O Sérgio Augusto Novaes Cabral postou o link da gravação ao vivo dessa música aí debaixo.

O meu link é a versão de estúdio.

Certamente é o maior hit do Foreigner, uma banda meio farofa meio sessão da tarde (é só reparar no vídeo, que está a uma passo da cafonice).

E eu não tô nem aí, porque me amarro no Foreigner e essa é, em minha opinião, uma das canções mais lindas de minha geração e de toda a história da música pop.

E torna-se mais bela pela lembrança que me traz.

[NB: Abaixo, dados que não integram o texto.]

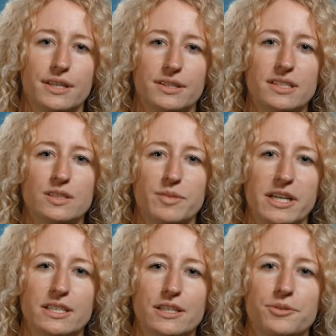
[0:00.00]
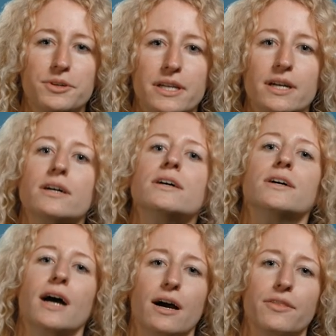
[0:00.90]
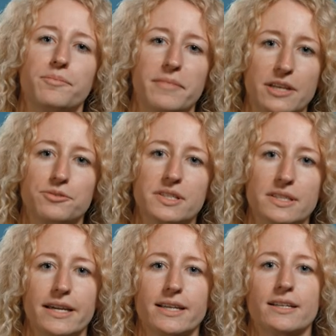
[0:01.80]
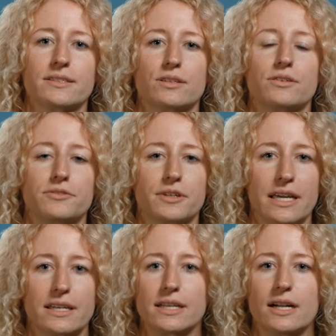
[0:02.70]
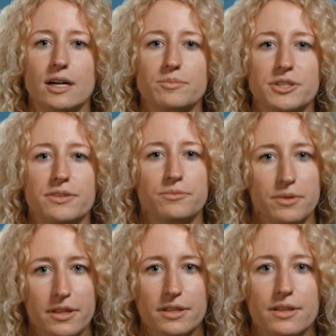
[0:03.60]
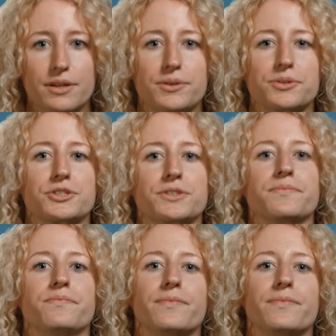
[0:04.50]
These bacteria are the main recyclers of organic carbon within the ocean.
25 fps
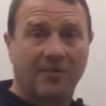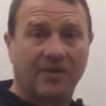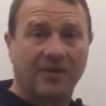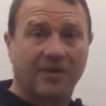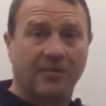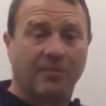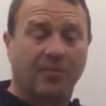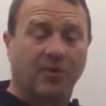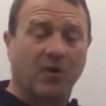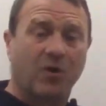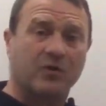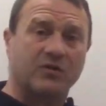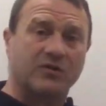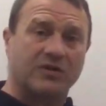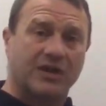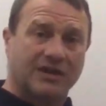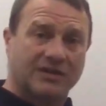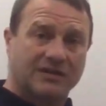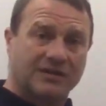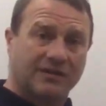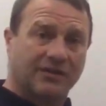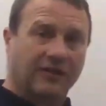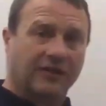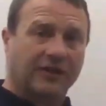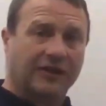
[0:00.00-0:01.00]
But the
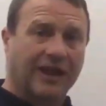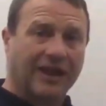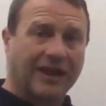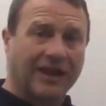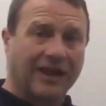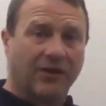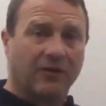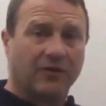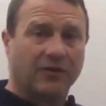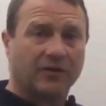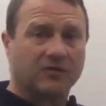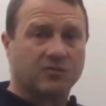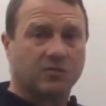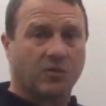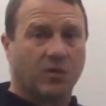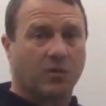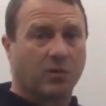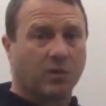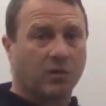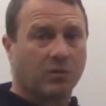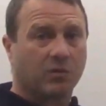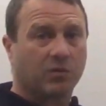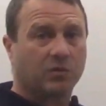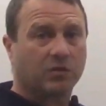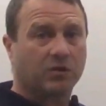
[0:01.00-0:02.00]
process of the layout is what
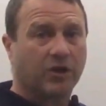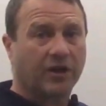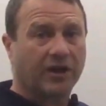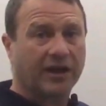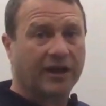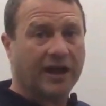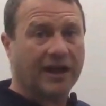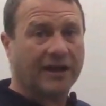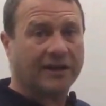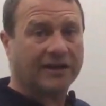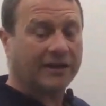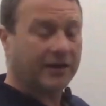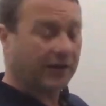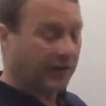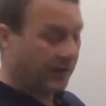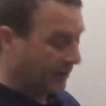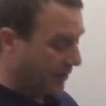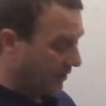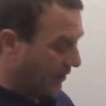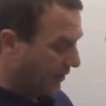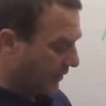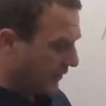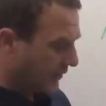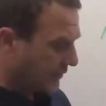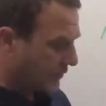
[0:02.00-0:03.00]
we're looking at here.
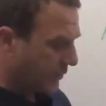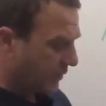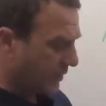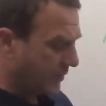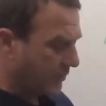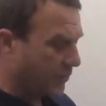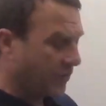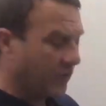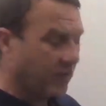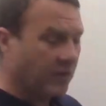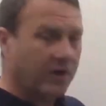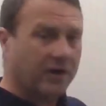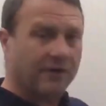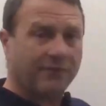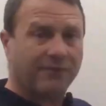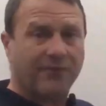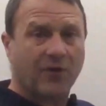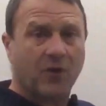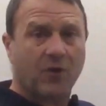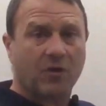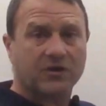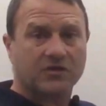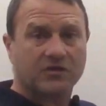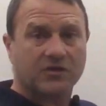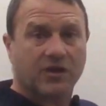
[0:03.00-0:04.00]
So we're going to
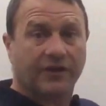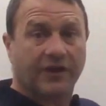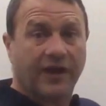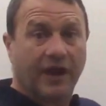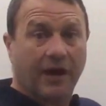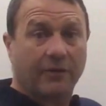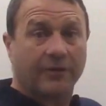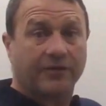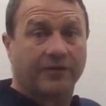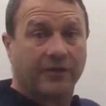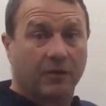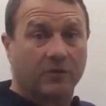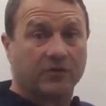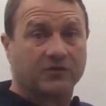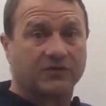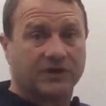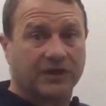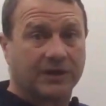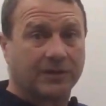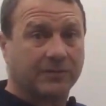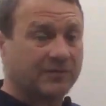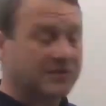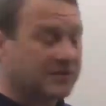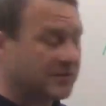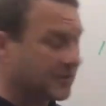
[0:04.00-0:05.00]
focus on that with no
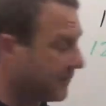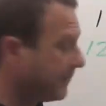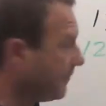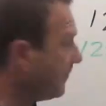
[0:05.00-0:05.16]
seams.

É que a 1ª vez que a ouvi foi em uma baita festa pra lá da Curicica, um lugar no Rio que à época era provável que fosse demarcado pela Funai, mas que hoje deve estar coalhado de condomínios e shoppings com estátua da liberdade na entrada.

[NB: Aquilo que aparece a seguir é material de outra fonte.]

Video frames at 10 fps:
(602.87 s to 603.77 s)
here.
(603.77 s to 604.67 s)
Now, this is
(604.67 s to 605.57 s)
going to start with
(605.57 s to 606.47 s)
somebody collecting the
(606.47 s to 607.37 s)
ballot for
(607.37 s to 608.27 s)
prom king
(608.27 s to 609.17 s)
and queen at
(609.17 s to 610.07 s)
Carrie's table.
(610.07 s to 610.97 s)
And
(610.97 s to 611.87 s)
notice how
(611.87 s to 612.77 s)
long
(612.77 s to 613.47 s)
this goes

Não conhecia a dona da festa, fui arrastado por um camarada da escola, que tinha um fusca azul com um siri enfeitando a alavanca de câmbio.

Eu ainda não tinha idade para dirigir.

Mas como o fuscão azul vivia sem gasolina e a gente sem dinheiro, fomos de ônibus.

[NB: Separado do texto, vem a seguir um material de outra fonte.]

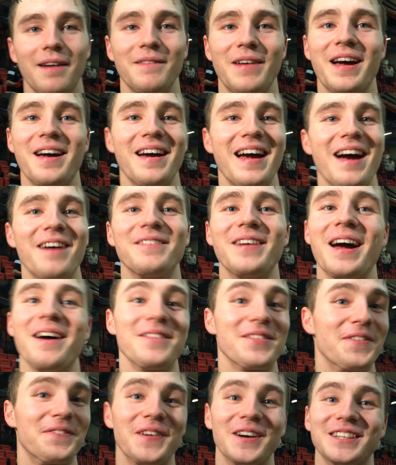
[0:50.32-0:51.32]
after,
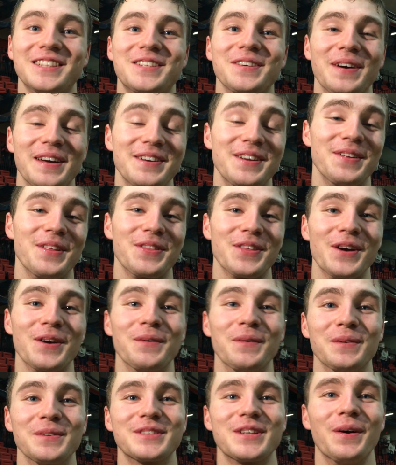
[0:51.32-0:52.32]
after the first two, I knew the
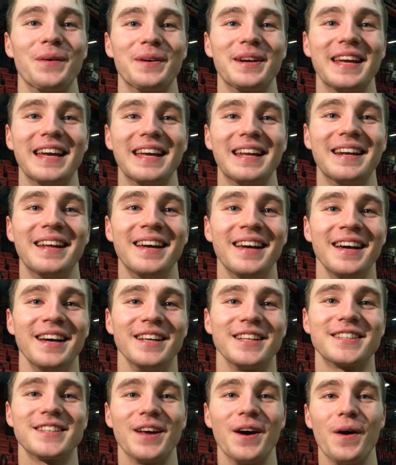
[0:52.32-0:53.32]
third one was going in.
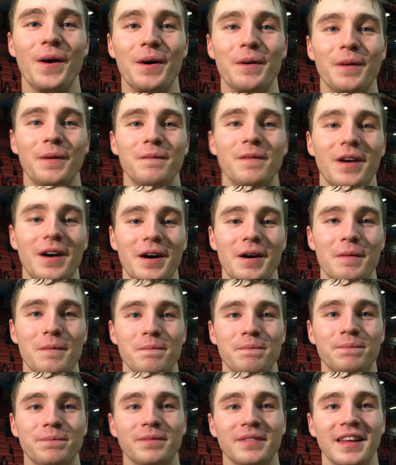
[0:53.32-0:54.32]
So,
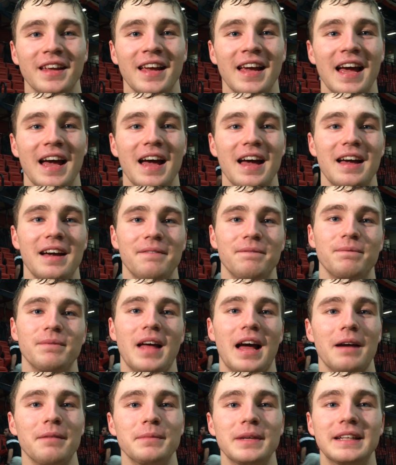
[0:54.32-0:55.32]
um,
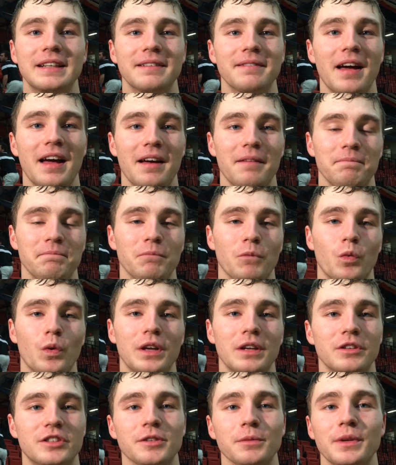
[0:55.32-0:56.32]
I mean,
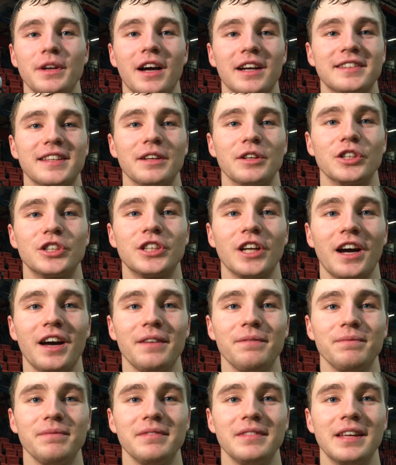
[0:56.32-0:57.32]
when someone knocks down a
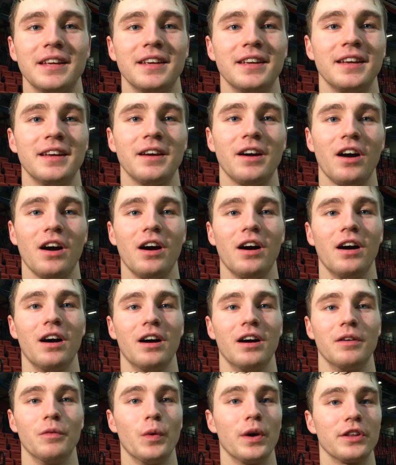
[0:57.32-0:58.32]
shot,
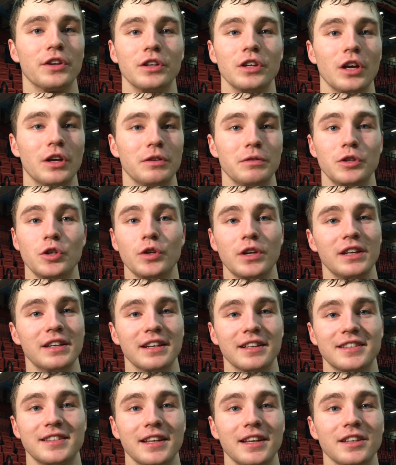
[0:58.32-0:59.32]
uh, whether you get
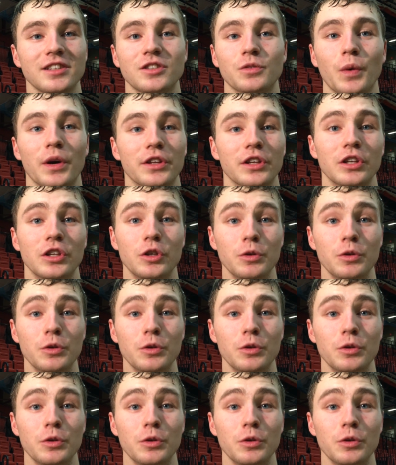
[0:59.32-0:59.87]
an assist, whether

Na volta, perdemos o busum / baú e tivemos que andar durante duas horas – mato de um lado e de outro – no meio da madrugada.

Tudo isso para pegar um 2º ônibus que nos levaria até um ponto onde, então, pegaríamos um último até em casa.

Passamos mais tempo indo e voltando do que na festa.

E rimos de tudo, e nos divertimos com tudo.

E a música se tornou inesquecível, e todo aquele tempo também.

Por que a gente desaprende a relaxar quando cresce, quando vira adulto?

Não deveríamos, porque quando começamos a envelhecer, percebemos que precisamos urgentemente reaprender.

Um dia, um verão

Verão de 1984.

Mais de uma hora de ônibus até a praia, em Ipanema, posto 9, em frente à rua Joana Angélica.

Me achava o Menino do Rio, o André de Biase do subúrbio.

Amarrada no cadarço do calção a grana certa prum guaraná (Guaraná Taí, gostoso como um beijo!) e um pão de mel na padaria da esquina com a Visconde de Pirajá.

Na cabeça era tanto sonho que um verão só não bastaria para viver tudo.

No coração, a alegria de encontrar meus amigos e saber que iríamos rir muito, muito mesmo.

Nos ouvidos, essa canção do Slade, que tocava de 5 em 5 minutos na Rádio Cidade.

Nada de viver no passado, mas às vezes dá vontade de voltar lá rapidinho, dar uma choradinha de alegria e, pronto, encarar de novo o presente, que é o que existe de verdade.